[Work order]: Give back every entry exactly as it is written, but not the pictures.
[[ Extracted material open ]]
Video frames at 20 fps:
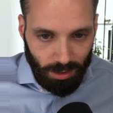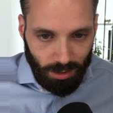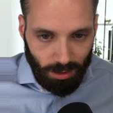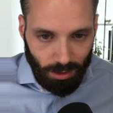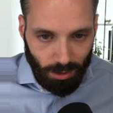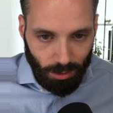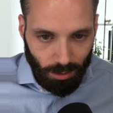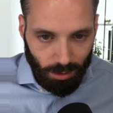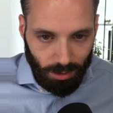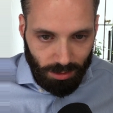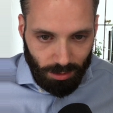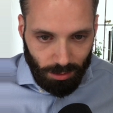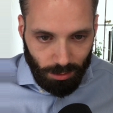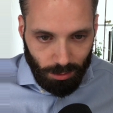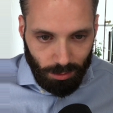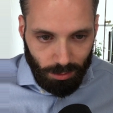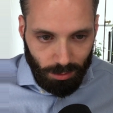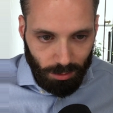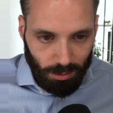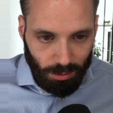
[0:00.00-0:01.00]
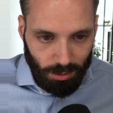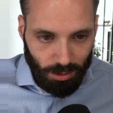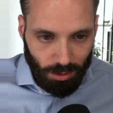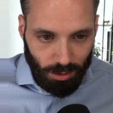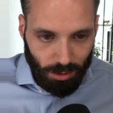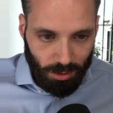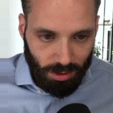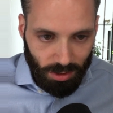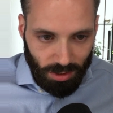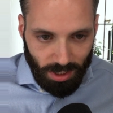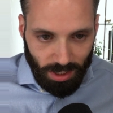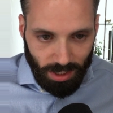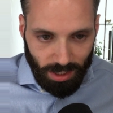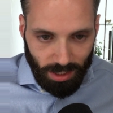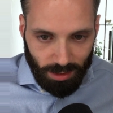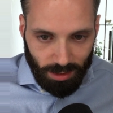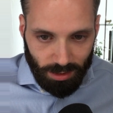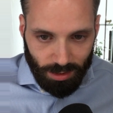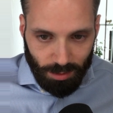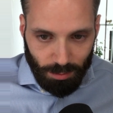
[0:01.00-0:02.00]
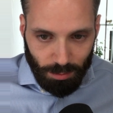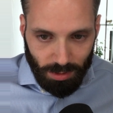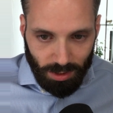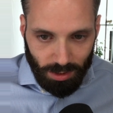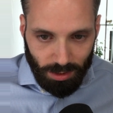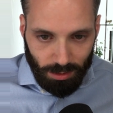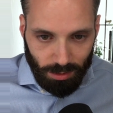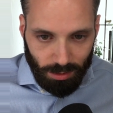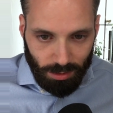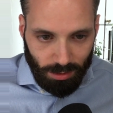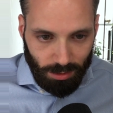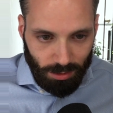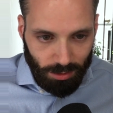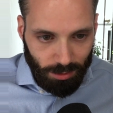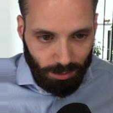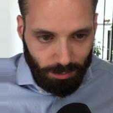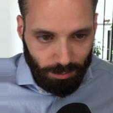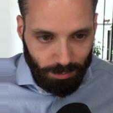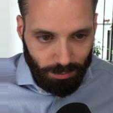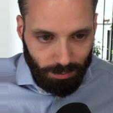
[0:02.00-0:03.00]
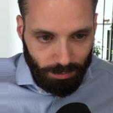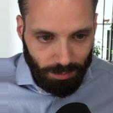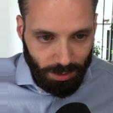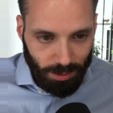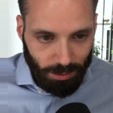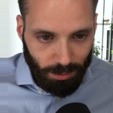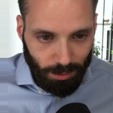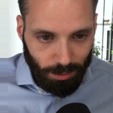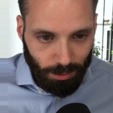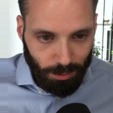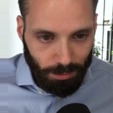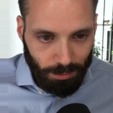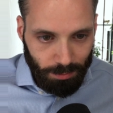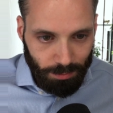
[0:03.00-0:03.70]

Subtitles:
Also no church tax because, you know,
[[ Extracted material closed ]]
[Written solution]:
Video frames at 20 fps:
[0:00.00-0:01.00]
[0:01.00-0:02.00]
[0:02.00-0:03.00]
[0:03.00-0:03.70]

Subtitles:
Also no church tax because, you know,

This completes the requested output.